Adrian Diaz is no longer Seattle police chief

Seattle Police Chief Adrian Diaz has been removed from his position as the city’s top cop, sources said Wednesday morning.

Mayor Bruce Harrell has called a news conference Wednesday at 1 p.m. during which he will make “a major public safety announcement,” according to a news release.

The shakeup is the culmination of months of internal strife and a series of allegations that Diaz’s police force was unwelcoming and even discriminatory toward women and people of color.

Although Diaz has forcefully denied the allegations, several of which are under review by an outside investigator, his hold on the department at a crucial time for the city was becoming increasingly tenuous.

With Diaz’s ouster, Seattle police are now without a leader as they continue to lose officers and struggle to emerge from the oversight of a federal judge, parts of which ended last year. For Mayor Bruce Harrell, the task is to find someone who can balance politics, law enforcement and community expectations.

Diaz held the position for nearly four years – the first two as interim chief.

His ascension to the position follows the chaos of 2020. Diaz took over when former Chief Carmen Best resigned amid controversy over her handling of this summer’s protests and her opposition to the city council’s policy goals, which included reducing the size and scope of power. department.

Harrell launched a search for a permanent leader when he took office in 2022, but ultimately opted against a change in leadership so early in his mayoral tenure.

Diaz joined the police department in 1997, was promoted to deputy chief in 2017 and became deputy chief in July 2020, a month before becoming interim chief.

He was born in Santa Ana, California and raised in Anaheim, California, then moved to Mercer Island while in high school. He holds a bachelor’s degree in criminal justice from Central Washington University and a master’s degree in public administration from the University of Washington.

Diaz spent his early years in the police department doing youth and community outreach work. He began his career on patrol and was assigned to a bicycle unit before working as an undercover officer with the anti-crime squad. He later joined the Bureau of Investigation. As deputy chief, Diaz was responsible for the department’s Collaborative Policing Office.

As chief, Diaz oversaw the deployment of the department’s community service officer program, a team of civilians tasked with taking on tasks that do not require sworn officers.

Since Diaz took office, his tenure has been defined by the decreasing number of deployable officers in the department. Although this trend began before he took office, the total number of officers has fallen to fewer than 1,000, down from nearly 1,400 before the pandemic.

Diaz triaged resources, removing specialized units in favor of patrols. These decisions have often sparked controversy, such as when the department’s sexual assault unit stopped investigating new cases.

The ministry had pledged that its workforce would be 30% women by 2030, but its efforts failed. An internally commissioned report reveals that women in the department are generally unhappy and view their opportunities as much more limited than those of their male colleagues.

This damning report, combined with recent lawsuits filed by longtime female employees, has increased the demand for change at City Hall.

As for replacing Diaz, the tension is often whether to hire him internally or externally.
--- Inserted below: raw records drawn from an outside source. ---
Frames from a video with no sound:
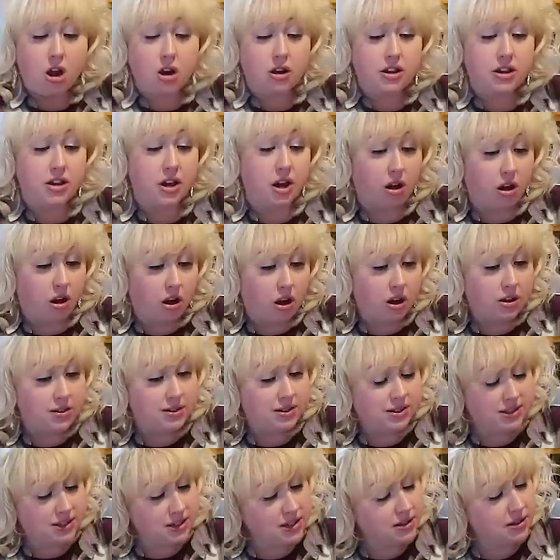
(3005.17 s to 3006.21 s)
Are you all
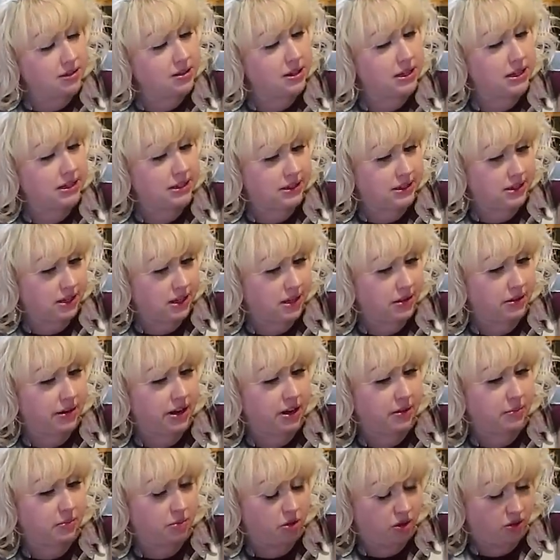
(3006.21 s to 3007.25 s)
still
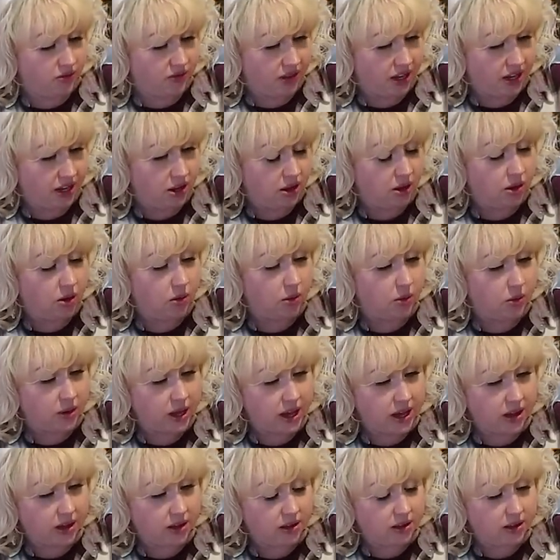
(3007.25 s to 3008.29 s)
considering moving?
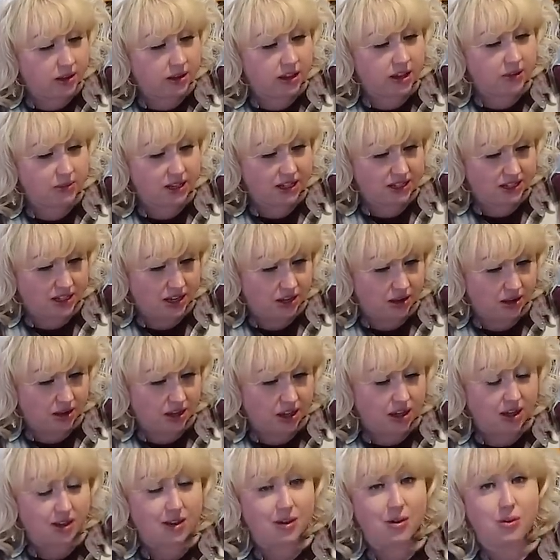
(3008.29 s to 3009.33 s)
Well, let me tell
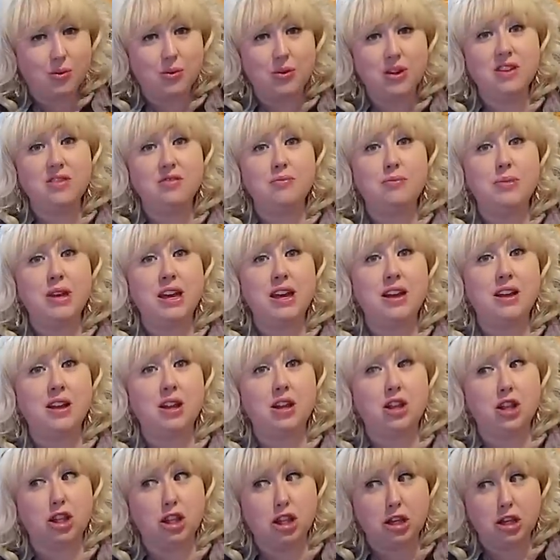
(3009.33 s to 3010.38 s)
you, we've
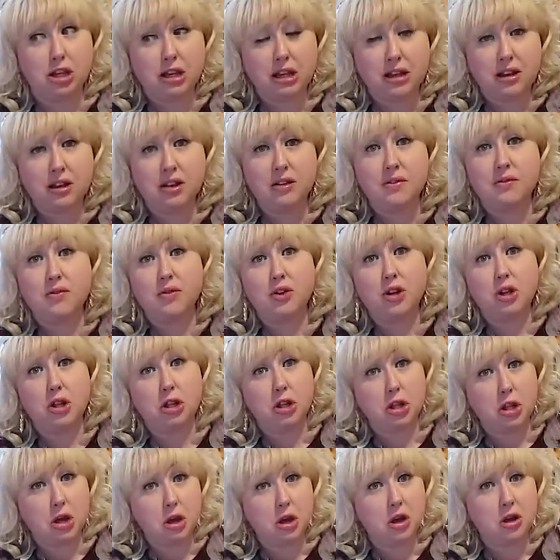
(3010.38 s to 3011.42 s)
been looking for
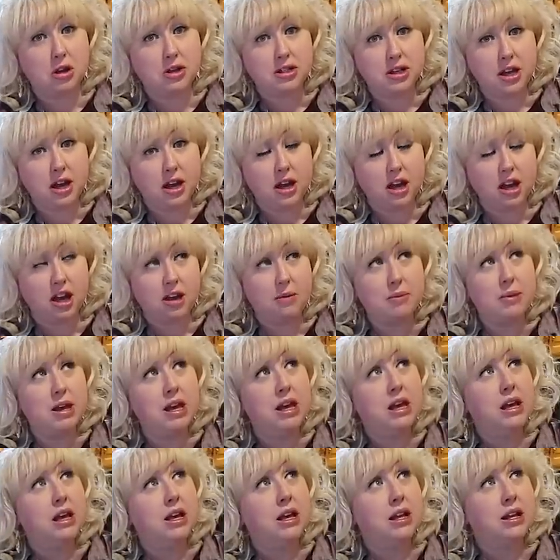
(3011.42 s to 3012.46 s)
a long time.
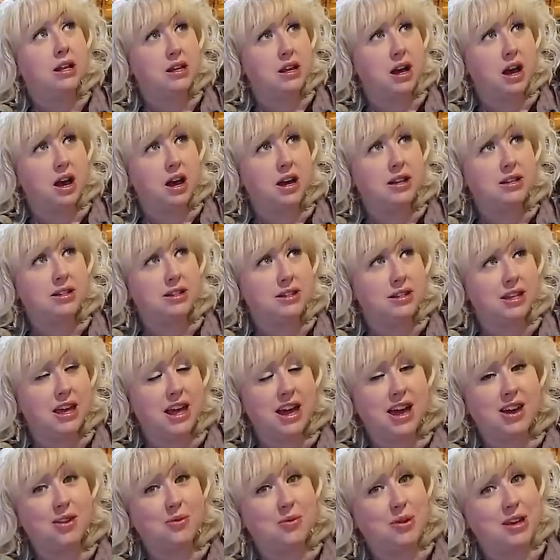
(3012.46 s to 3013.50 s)
Not
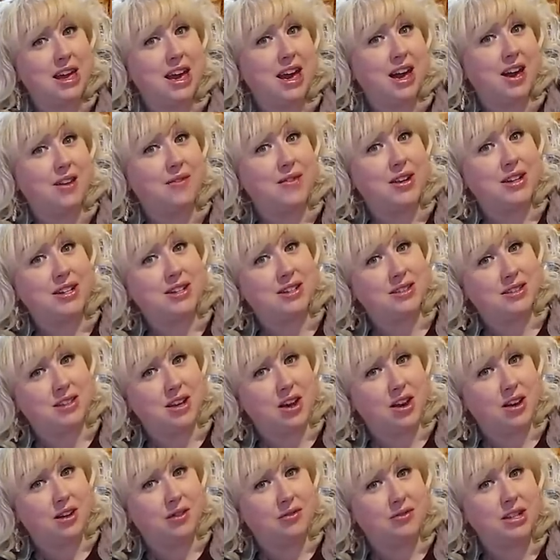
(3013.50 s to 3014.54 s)
that we haven't
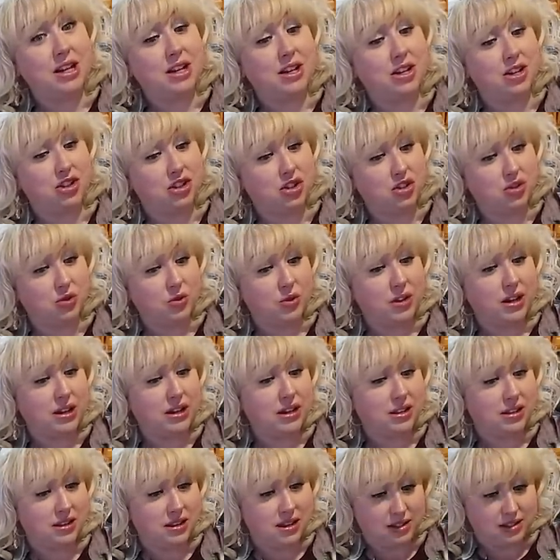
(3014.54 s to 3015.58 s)
loved and
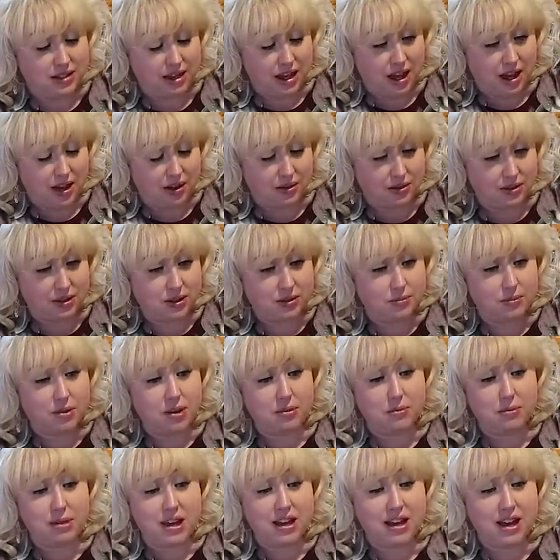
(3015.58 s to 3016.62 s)
enjoyed this house,
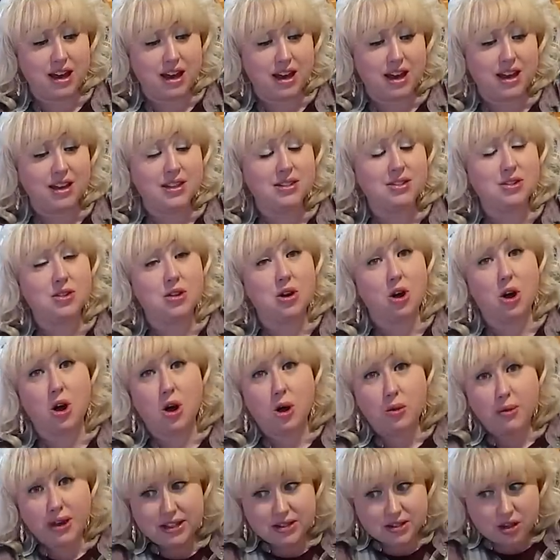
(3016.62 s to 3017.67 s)
but my eyes are
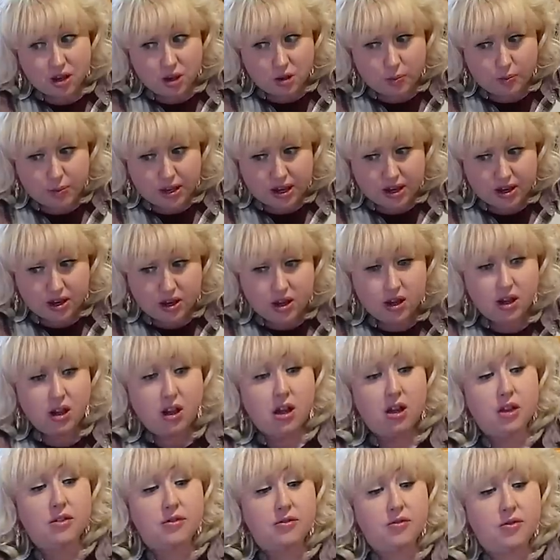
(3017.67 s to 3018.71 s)
always open
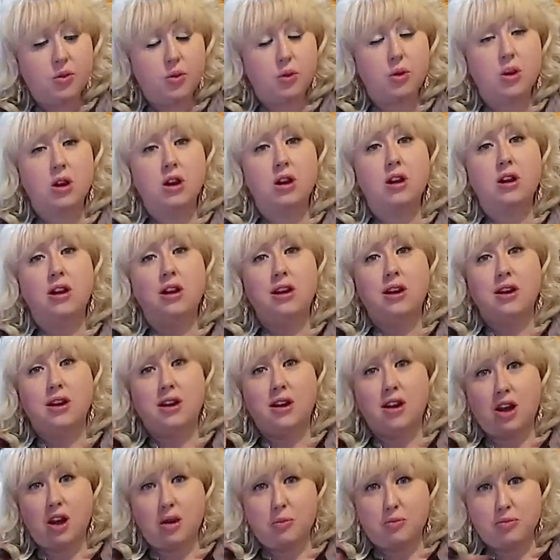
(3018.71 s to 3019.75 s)
for
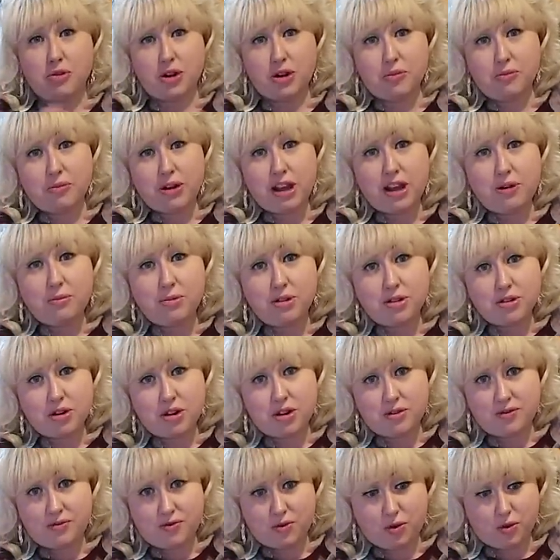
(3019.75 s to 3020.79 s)
a brick rambler
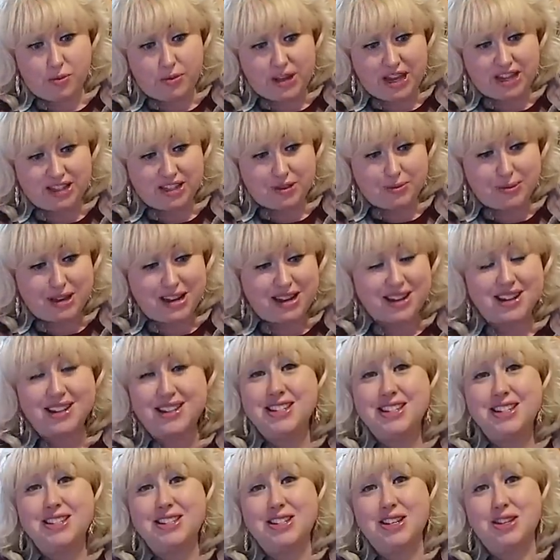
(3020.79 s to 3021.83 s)
on a full basement in
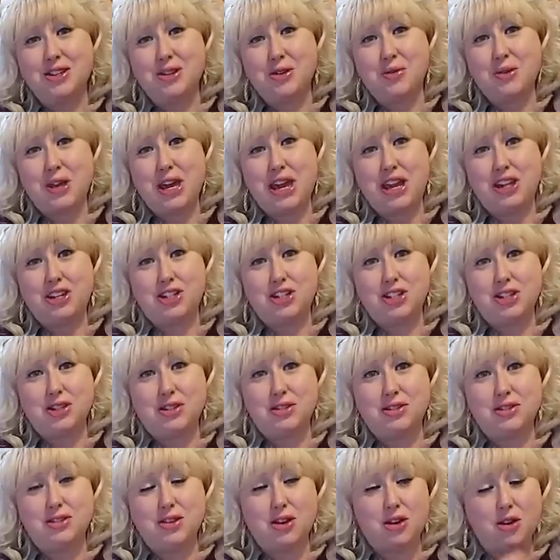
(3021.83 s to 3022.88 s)
a decent
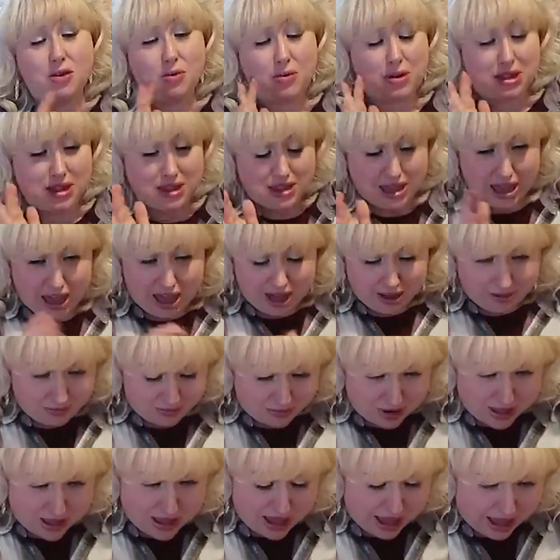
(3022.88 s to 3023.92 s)
location. So when that
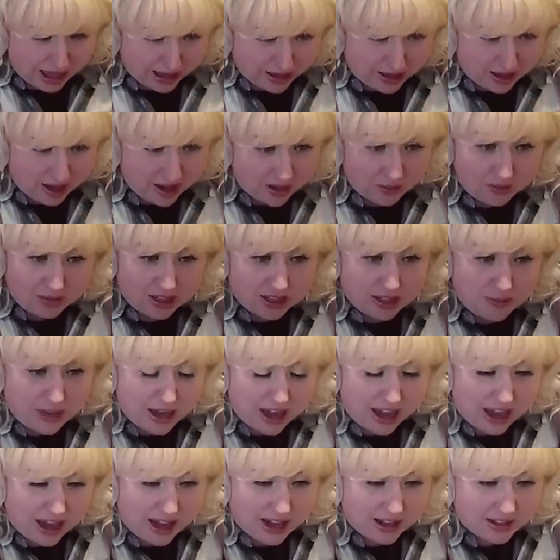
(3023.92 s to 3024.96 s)
when that comes to
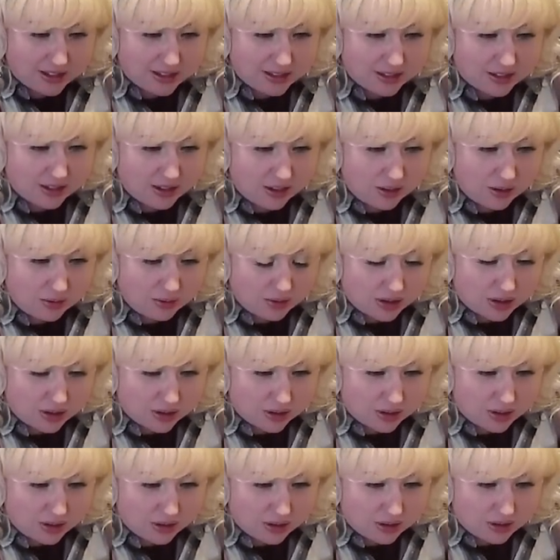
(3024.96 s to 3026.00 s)
pass, you
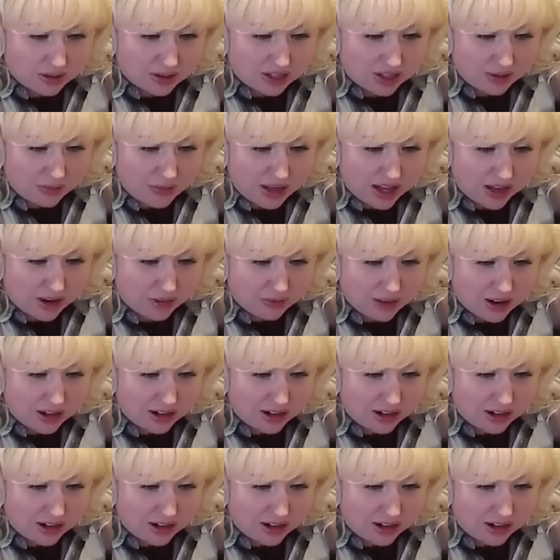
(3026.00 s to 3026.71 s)
will you'll see me a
Both Best and Diaz have risen through the ranks of the department, which is positive in the eyes of some, but limiting their ability to make change in the eyes of others. Before Best was selected by then-Mayor Jenny Durkan in 2018, some members of the search committee — including current Deputy Mayor Tim Burgess — pushed for an external hire that could help overhaul the culture of the department.

The latest external hire was Kathleen O’Toole, who was brought in to help fulfill the long-standing agreement with the U.S. Department of Justice to review the department’s use of force practices. She resigned in 2017.

Despite the end of much federal oversight, the overhaul of the department’s use-of-force practices remains unfinished, largely because the judge overseeing it is unhappy with the city’s accountability systems.

The next leader will also have the mission of straightening out recruitment. The mayor recently signed a new collective bargaining agreement with the officers’ union, granting significant raises to most workers.